*TASK STATEMENT*. All of the records below must be output exactly, with no pictures carried over.

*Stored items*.
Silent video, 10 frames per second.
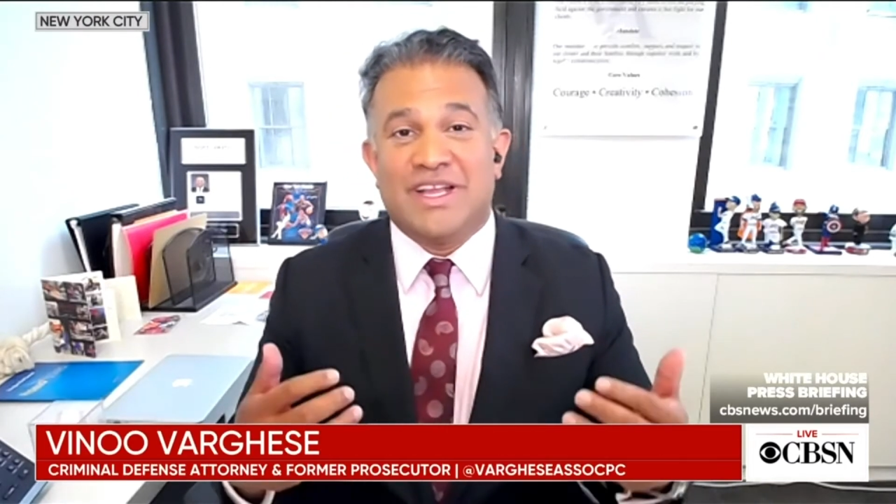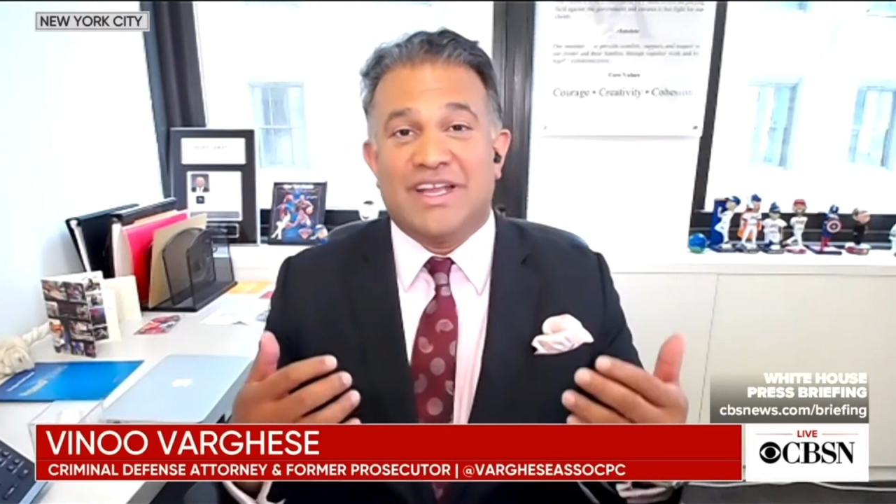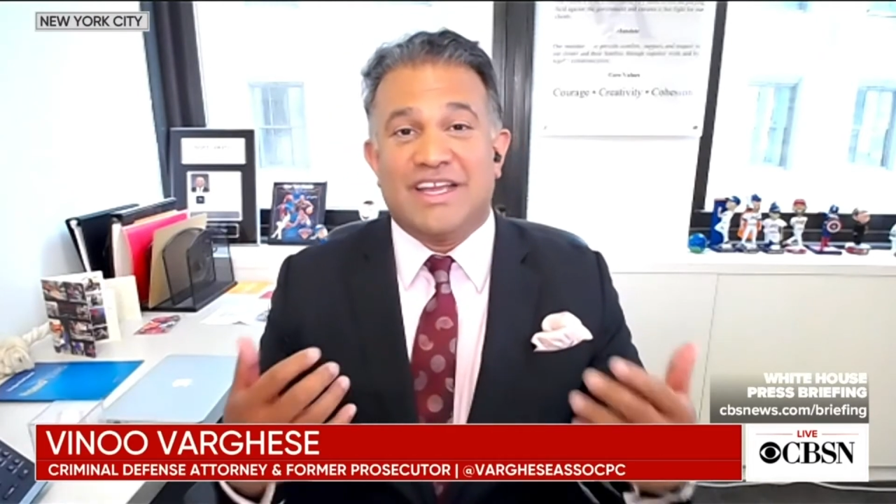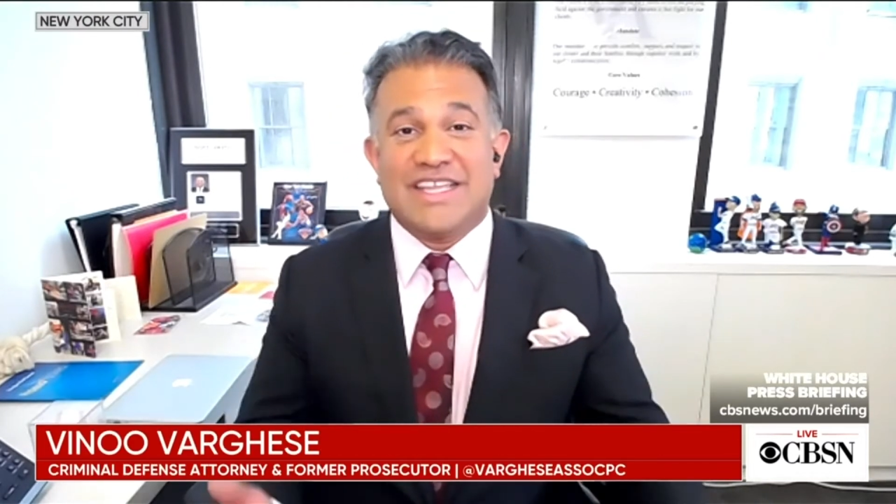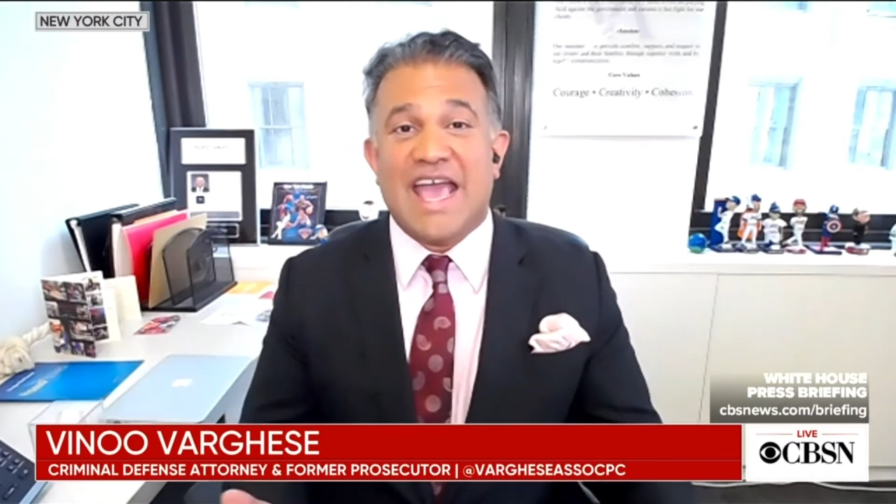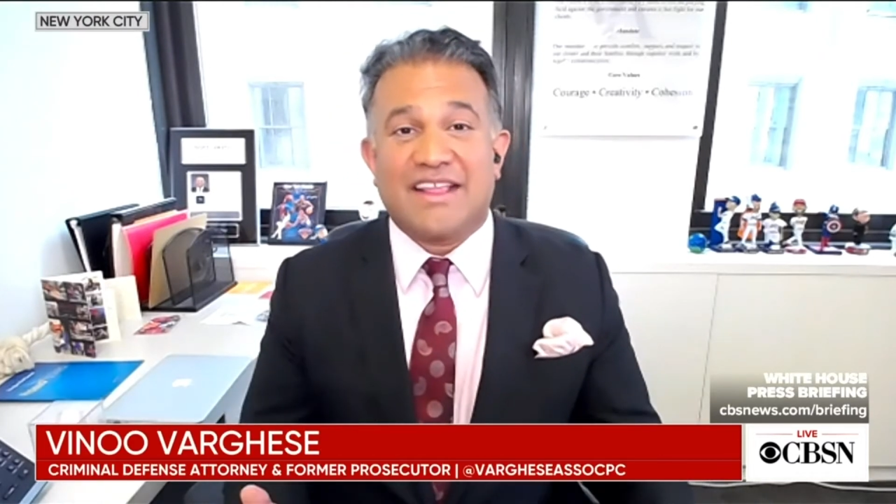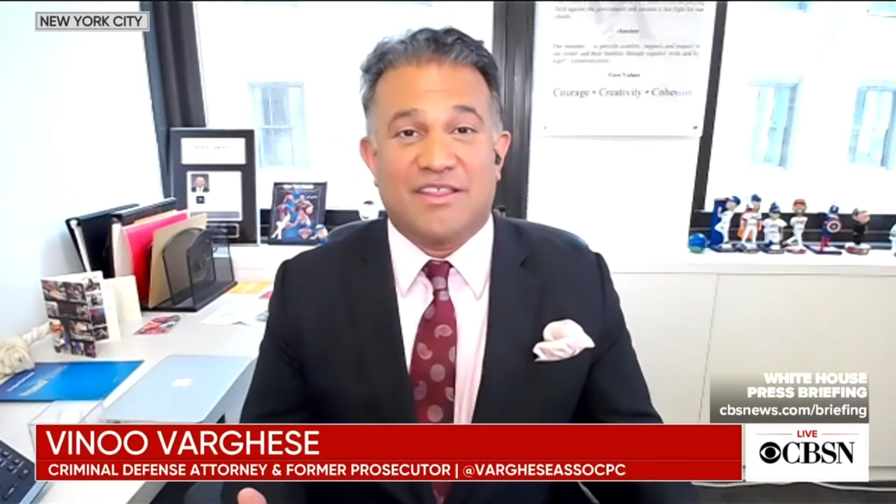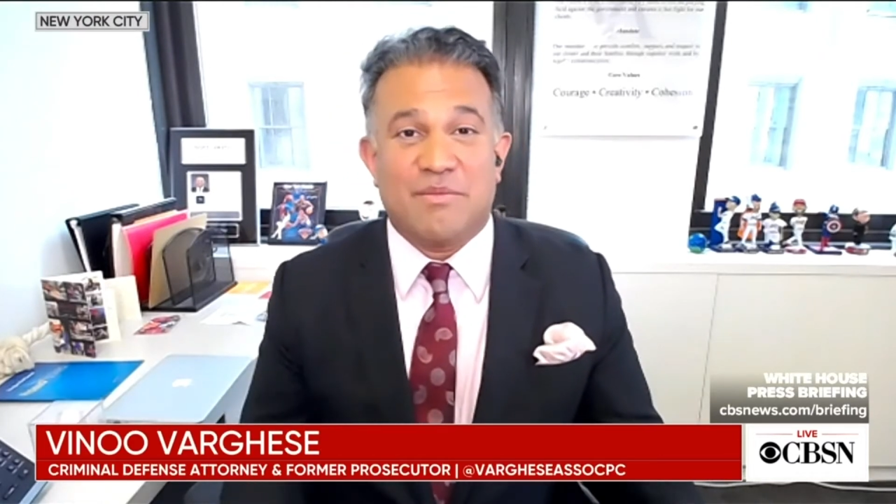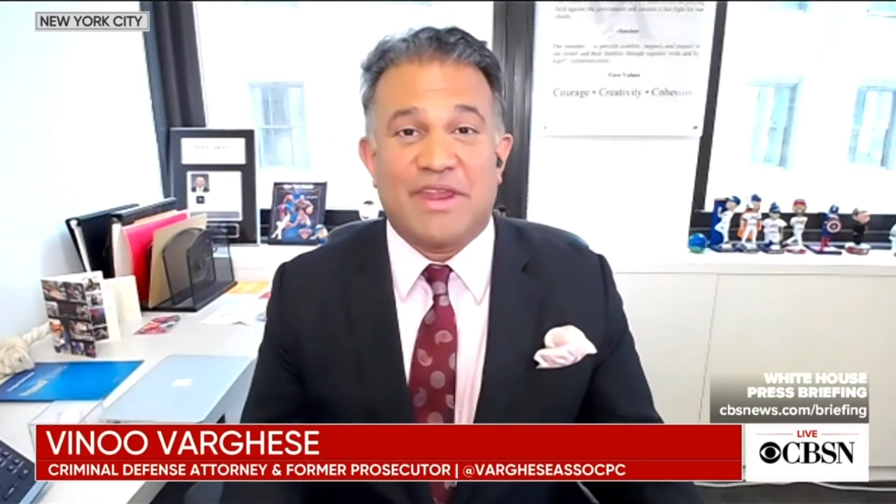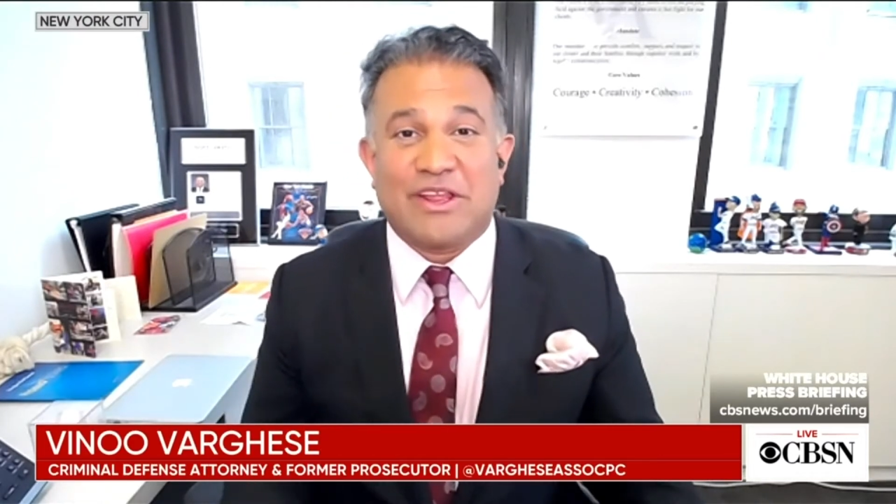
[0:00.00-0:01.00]
attack the
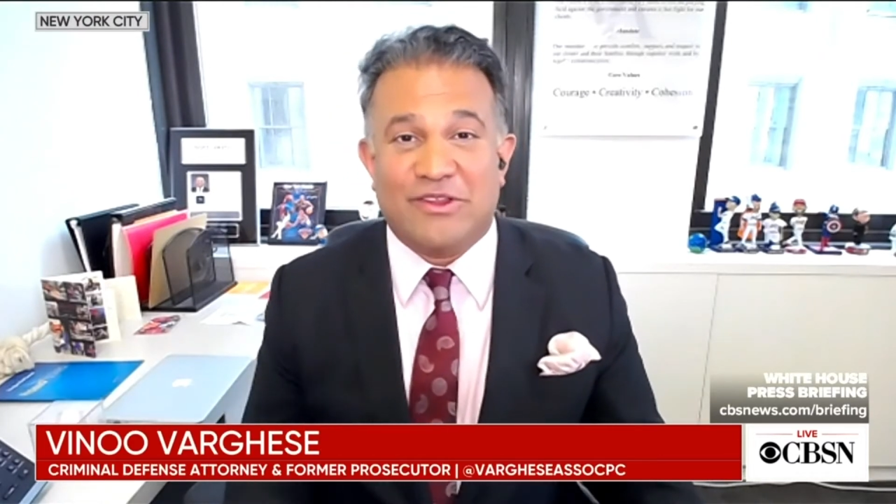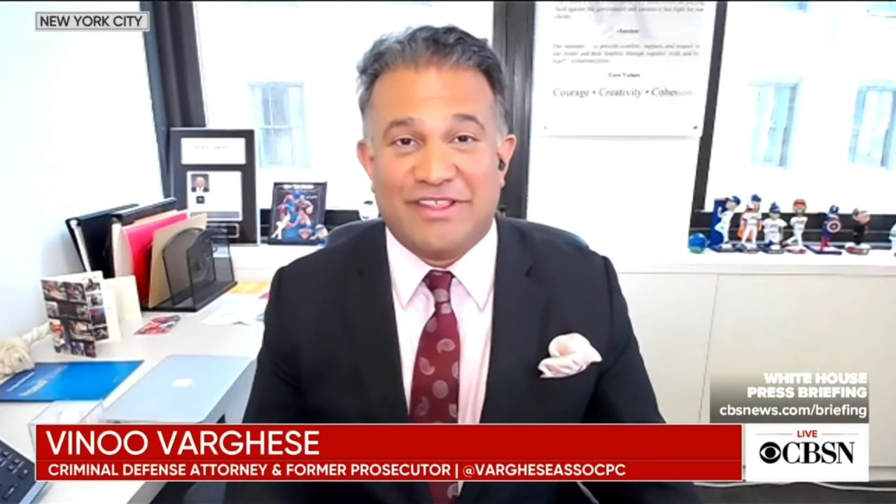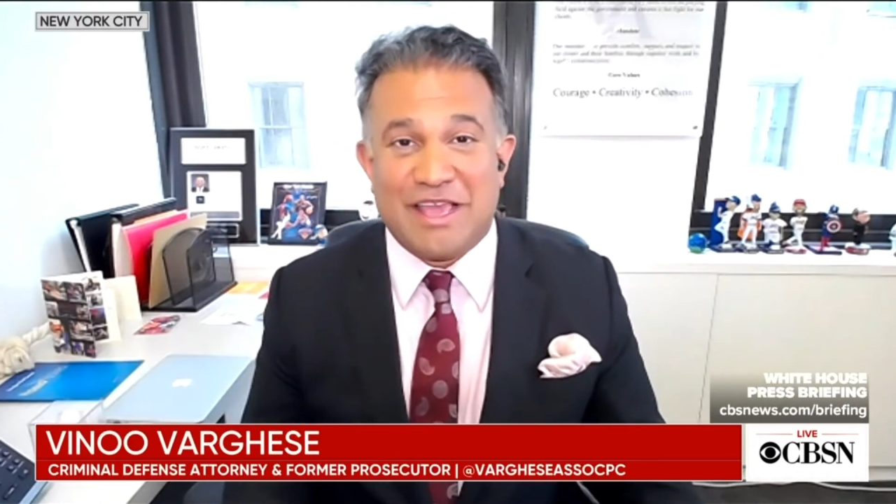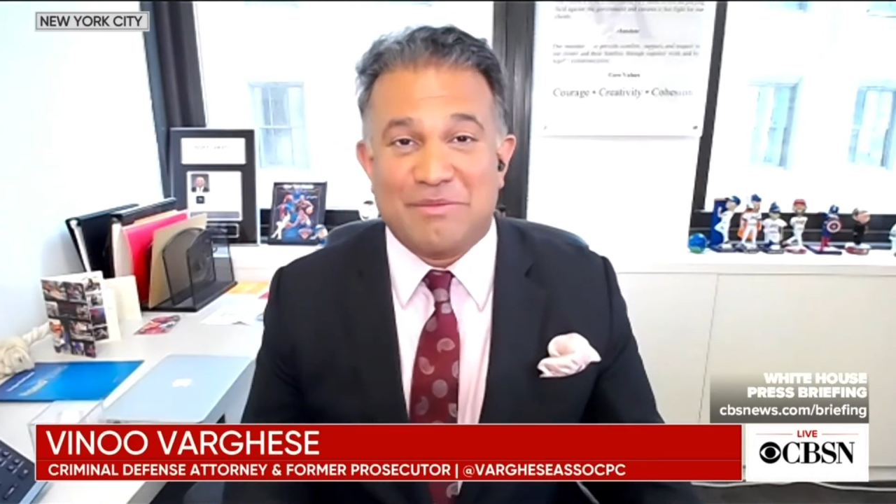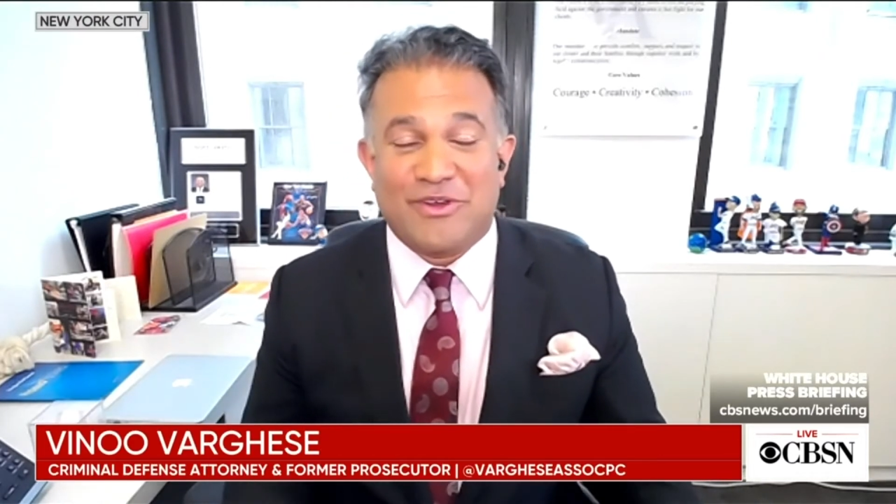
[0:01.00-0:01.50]
medical examiner,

*RESPONSE*.
Silent video, 10 frames per second.
[0:00.00-0:01.00]
attack the
[0:01.00-0:01.50]
medical examiner,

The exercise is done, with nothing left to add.